Data extracted from a collection
══════════════════════════════
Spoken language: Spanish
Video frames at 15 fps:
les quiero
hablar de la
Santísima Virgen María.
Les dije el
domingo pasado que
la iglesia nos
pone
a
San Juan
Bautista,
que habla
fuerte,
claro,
══════════════════════════════
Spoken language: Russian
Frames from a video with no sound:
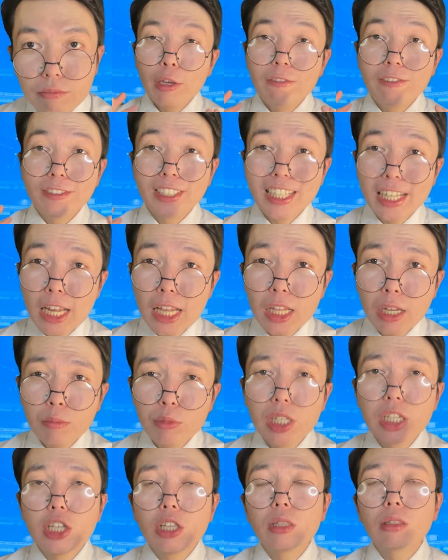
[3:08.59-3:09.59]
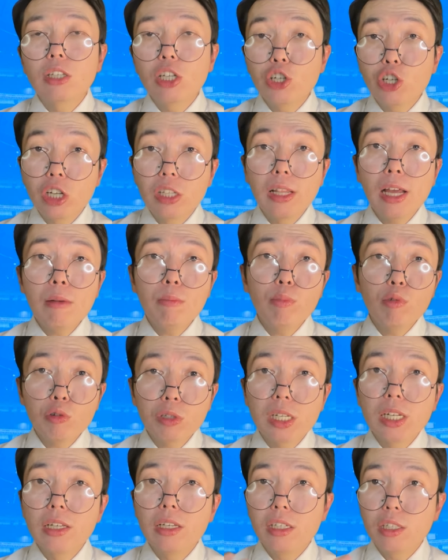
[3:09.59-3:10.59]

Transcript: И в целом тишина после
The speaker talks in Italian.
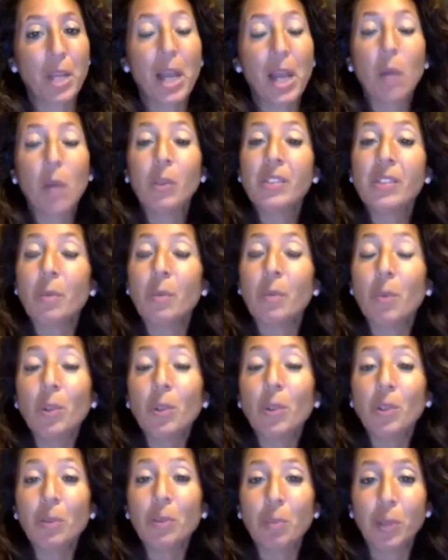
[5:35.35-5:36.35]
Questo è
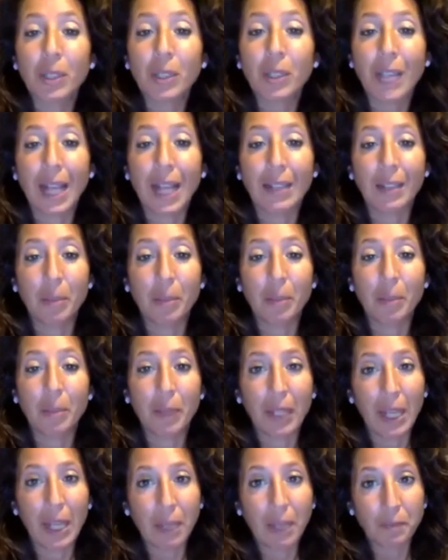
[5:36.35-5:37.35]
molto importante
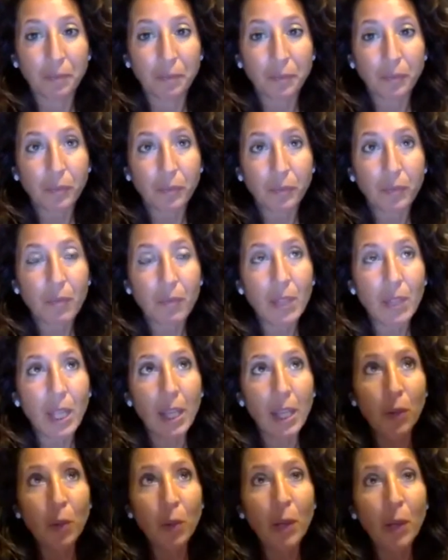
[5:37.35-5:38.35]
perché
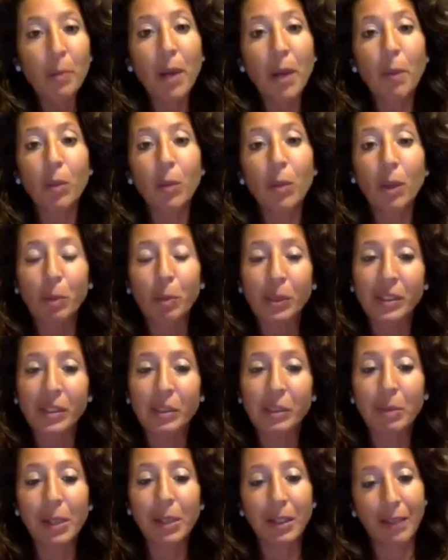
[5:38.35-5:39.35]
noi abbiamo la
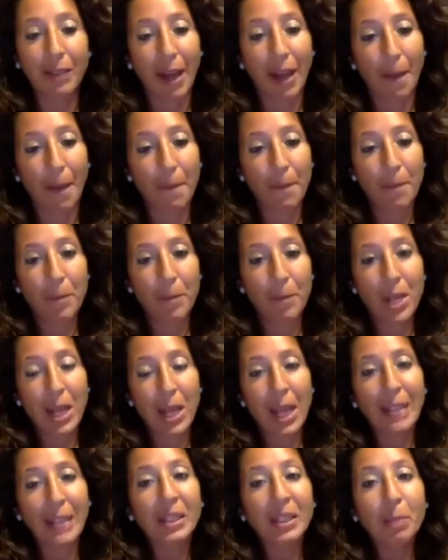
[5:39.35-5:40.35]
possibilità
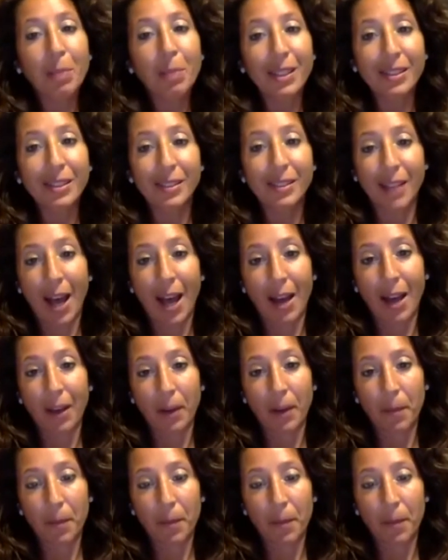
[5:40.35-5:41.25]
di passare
══════════════════════════════
# Work order:
For every line in the data above that holds "language", return the line itself.

# Problem solution:
Spoken language: Spanish
Spoken language: Russian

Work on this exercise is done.